Stuck on 4.11? Substitute x = −4 as (−4) into both terms, then square first, multiply second, then add.

5. Self-check the easy 3

Tick the first three once you've checked your method works.

For 4.1 I wrote d = 60 × 2 = 120 km and gave the answer with units.

For 4.3 I multiplied before adding (1.50 × 6 = 9, then 8 + 9 = 17).

For 4.4 I substituted x = 5 to get 3(5) + 4 = 19, not 35 (avoiding 3 + 5 = 8 then × 4).

How did this worksheet feel?

Got it Partly Lost

What I'll revisit before next class:

Answers — Do not peek before attempting

Q1.1 — Notation meanings

3x means 3 × x. x² means x × x. x/2 means x divided by 2.

Q1.2 — Equation vs expression

Equations (contain =): (b) C = 8 + 1.50k, (d) A = lw. Expressions: (a) 2x + 5, (c) lw, (e) 7m − 3.

Q1.3 — Coefficient and constant

Coefficient = 4 (the number multiplying x).

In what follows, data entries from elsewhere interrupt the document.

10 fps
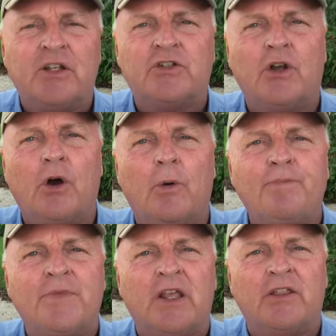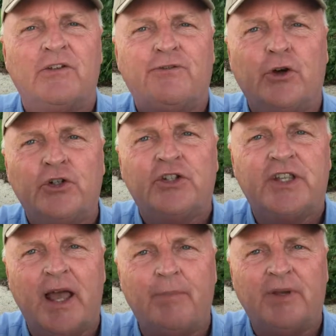So the first
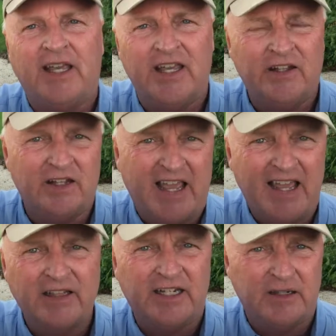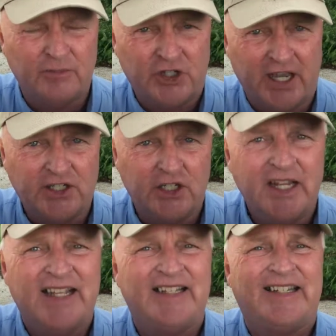step in handling an
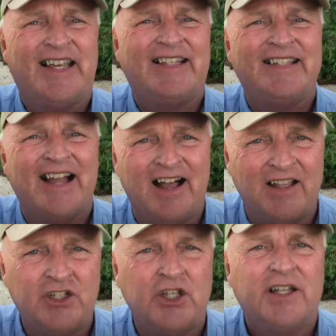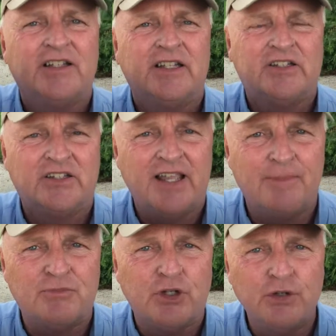objection is acknowledge. The
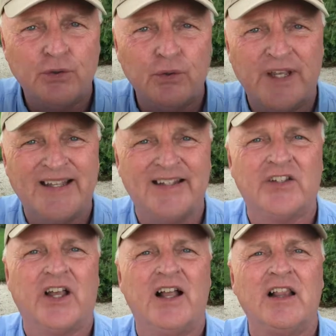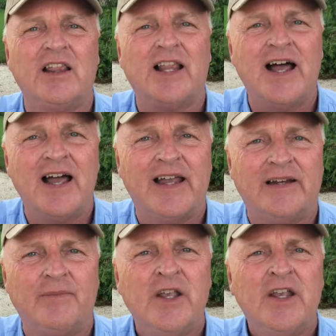step two is
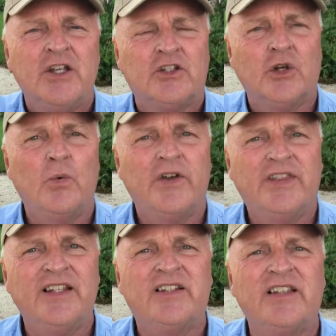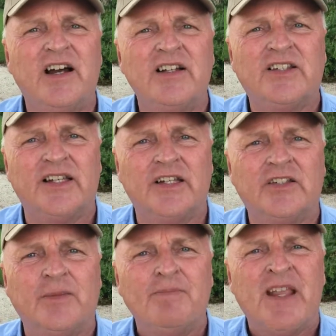align. So what this does
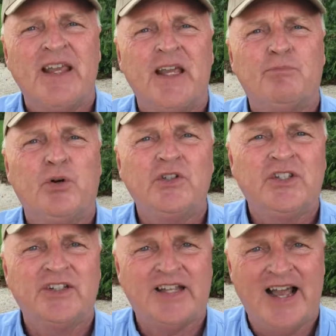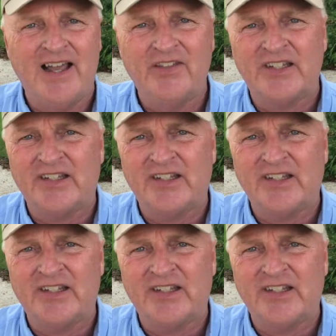is it puts us on the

Constant = 9 (the value that does not change).

Q3 — Faded perimeter example

Step 1: l = 12, w = 5.
Step 2: P = 2(12) + 2(5).
Step 3: P = 24 + 10.
Step 4: P = 34 m.
Conclusion: The perimeter is 34 m.

Q4.1 — d = 60 × 2

d = 60 × 2 = 120 km.

Q4.2 — A = 10 × 7

A = 10 × 7 = 70 cm².

Q4.3 — C = 8 + 1.50(6)

C = 8 + 9 = $17.00.

Q4.4 — 3x + 4 with x = 5

3(5) + 4 = 15 + 4 = 19.

Q4.5 — Courier C = 12 + 2.40(15)

C = 12 + 36 = $48.00 for the 15 km trip.

Q4.6 — A = 11.5 × 8

A = 11.5 × 8 = 92 cm².

Q4.7 — P = 2(8.5) + 2(4.2)

P = 17 + 8.4 = 25.4 m.

Q4.8 — 2x + 5 with x = −3

2(−3) + 5 = −6 + 5 = −1. (Bracketing the −3 prevents the slip "2−3+5 = 4".)

Q4.9 — x² with x = −4

(−4)² = (−4) × (−4) = 16. (Writing −4² without brackets would give −16 — wrong, because the square would only apply to the 4.)

Q4.10 — d = 95 × 2.5

d = 95 × 2.5 = 237.5. The distance travelled is 237.5 km.

Q4.11 — x² + 3x with x = −4

(−4)² + 3(−4) = 16 + (−12) = 16 − 12 = 4.

Q4.12 — Taxi formula T = 4.20 + 2.30k

(a) T = 4.20 + 2.30(7.5) = 4.20 + 17.25 = $21.45.
(b) The 4.20 is the flagfall (fixed booking/start fee) — the cost before any kilometres are travelled.